Acquiring immense athleticism, Peppers is dangerous in open space, and can change direction in a split-second, often making tacklers miss. He moves with the flow of the play, and is willing to sacrifice his body to contain running plays. Is diverse in his positioning; he can line up in the slot, safety, or linebacker in sub-packages. Despite his smaller frame, he throws his weight into tackles and musters as much power as he can manage. His speed allows him to close in on runners quickly, and can cover the entire width of the field when the play is bounced outside. Has the ability to man cover and can handle most tight ends due to his physicality. He can stick with receivers, and even re-route them with his strength. Can blitz effectively from all angles, and get to the quarterback with immense speed. Has electrifying return man abilities, and hypes up his teammates with big plays and a passionate personality. He has leadership characteristics, and if channeled can turn into a defensive leader. 

WEAKNESSES:

Scouts have questioned his football IQ and his natural instincts, as he only managed one interception and 10 passes defended during his career at Michigan. Has been known to lack recognition of the construct of a play, and must increase his ability to improvise and identify play types. Tends to not trust his feet in coverage, and with hold on to receivers at the break of the route. Is easily baited by quarterback pump fakes and stare downs, and bites on play-action plays, leaving the middle of the field wide open. Needs to refine tackling technique, as he hits rather than wraps-up. If Peppers can improve his technique and let his natural athleticism shine, he has the potential to become a top defender in the NFL. 

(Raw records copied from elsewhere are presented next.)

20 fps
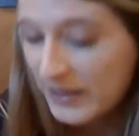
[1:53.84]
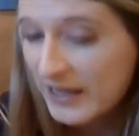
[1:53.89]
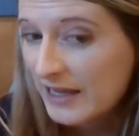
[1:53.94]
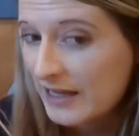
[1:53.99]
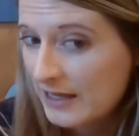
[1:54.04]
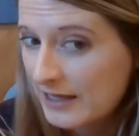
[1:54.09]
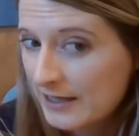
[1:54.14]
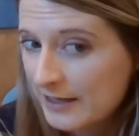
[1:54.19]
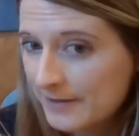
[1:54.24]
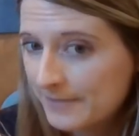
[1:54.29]

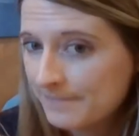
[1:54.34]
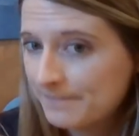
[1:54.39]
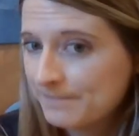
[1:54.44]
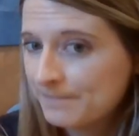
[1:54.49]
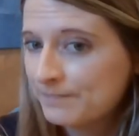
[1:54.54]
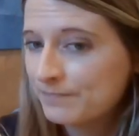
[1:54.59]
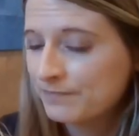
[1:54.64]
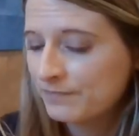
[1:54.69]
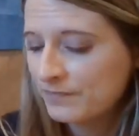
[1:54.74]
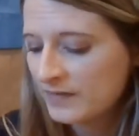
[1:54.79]
pink.
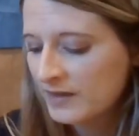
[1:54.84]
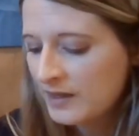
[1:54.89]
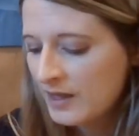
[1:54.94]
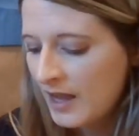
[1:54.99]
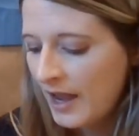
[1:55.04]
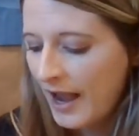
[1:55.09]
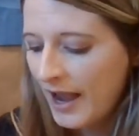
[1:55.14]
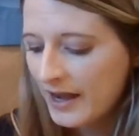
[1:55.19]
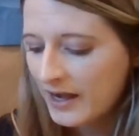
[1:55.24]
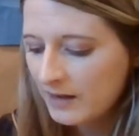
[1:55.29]

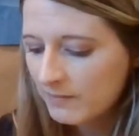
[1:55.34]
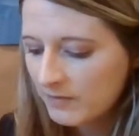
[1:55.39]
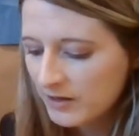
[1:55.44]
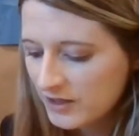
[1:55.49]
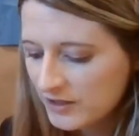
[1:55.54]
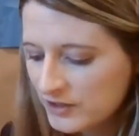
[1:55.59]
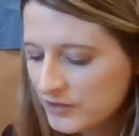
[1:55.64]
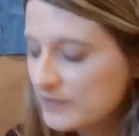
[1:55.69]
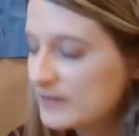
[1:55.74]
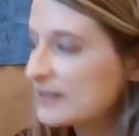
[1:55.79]
And I'm going
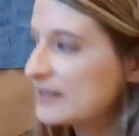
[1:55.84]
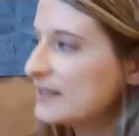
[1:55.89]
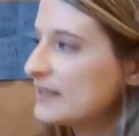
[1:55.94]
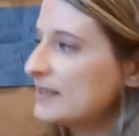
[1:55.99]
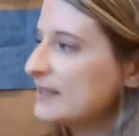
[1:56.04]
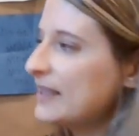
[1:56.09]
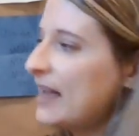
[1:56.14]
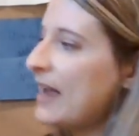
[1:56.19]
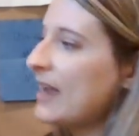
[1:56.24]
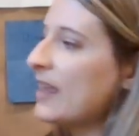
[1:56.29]
to do a
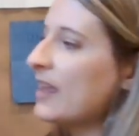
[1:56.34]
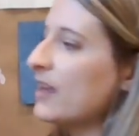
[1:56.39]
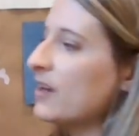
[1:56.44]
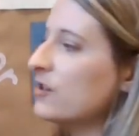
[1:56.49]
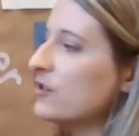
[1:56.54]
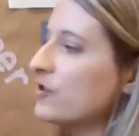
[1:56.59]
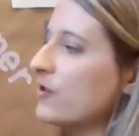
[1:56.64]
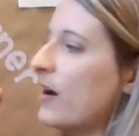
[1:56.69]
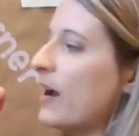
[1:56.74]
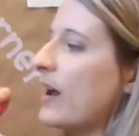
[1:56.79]
second
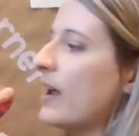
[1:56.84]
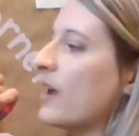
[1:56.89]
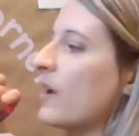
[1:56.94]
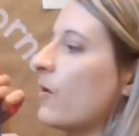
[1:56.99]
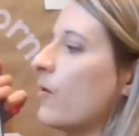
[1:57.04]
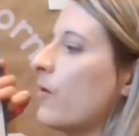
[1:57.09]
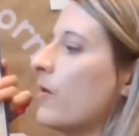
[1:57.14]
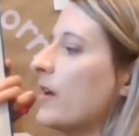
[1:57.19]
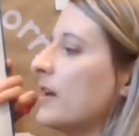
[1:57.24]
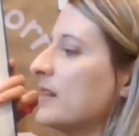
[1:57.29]

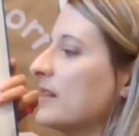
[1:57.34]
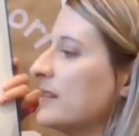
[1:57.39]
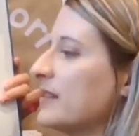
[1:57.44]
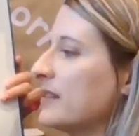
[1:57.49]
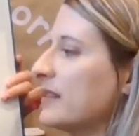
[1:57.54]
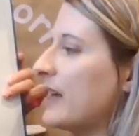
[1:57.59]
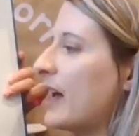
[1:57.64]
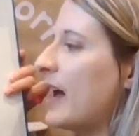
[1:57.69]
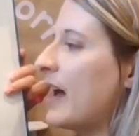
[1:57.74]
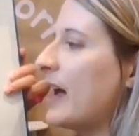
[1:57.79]
triangle
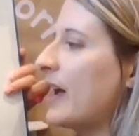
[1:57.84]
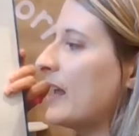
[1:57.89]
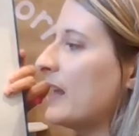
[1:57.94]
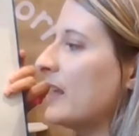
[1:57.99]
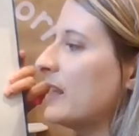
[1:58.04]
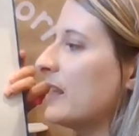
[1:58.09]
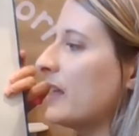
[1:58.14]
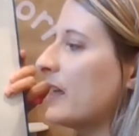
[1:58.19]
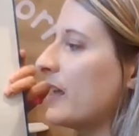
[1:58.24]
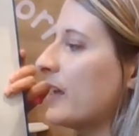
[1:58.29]
inside
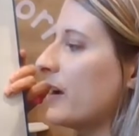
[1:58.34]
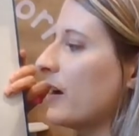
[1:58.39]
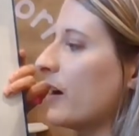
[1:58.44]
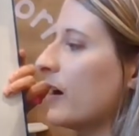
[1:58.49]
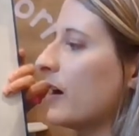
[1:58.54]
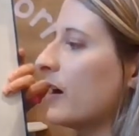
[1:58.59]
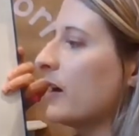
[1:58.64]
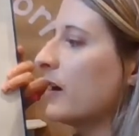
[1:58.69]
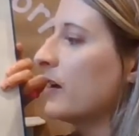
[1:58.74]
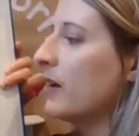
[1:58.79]
the
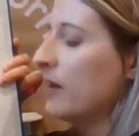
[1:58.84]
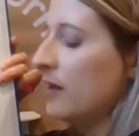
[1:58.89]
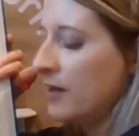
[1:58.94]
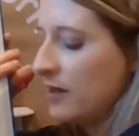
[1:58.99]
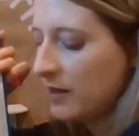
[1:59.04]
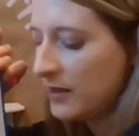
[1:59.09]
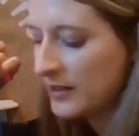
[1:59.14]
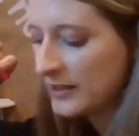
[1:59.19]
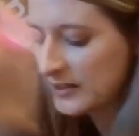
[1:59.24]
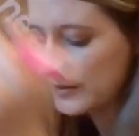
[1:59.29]
ear
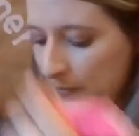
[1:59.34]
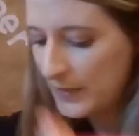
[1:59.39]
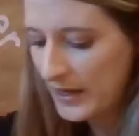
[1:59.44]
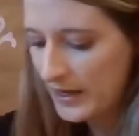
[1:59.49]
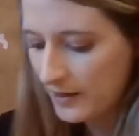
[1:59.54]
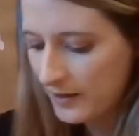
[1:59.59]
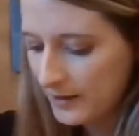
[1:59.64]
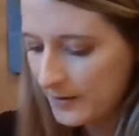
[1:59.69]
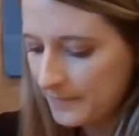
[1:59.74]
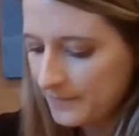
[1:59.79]
It's
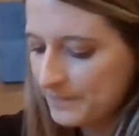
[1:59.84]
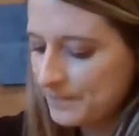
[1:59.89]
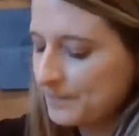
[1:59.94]
pink.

NFL Comparison: Eric Weddle

BOTTOM LINE:

While Peppers has insane athletic ability, and will most likely play a multi-position role in the NFL, his ability to return kicks with ultimately boost his draft profile. With Big Blue lacking a premier threat at the return man position, and McAdoo surely not wanting to risk Odell Beckham Jr., Peppers would fit that role nicely. While he didn't have the production, most teams look for in a first-round defender, he has the potential to blossom into a feared defender in the league.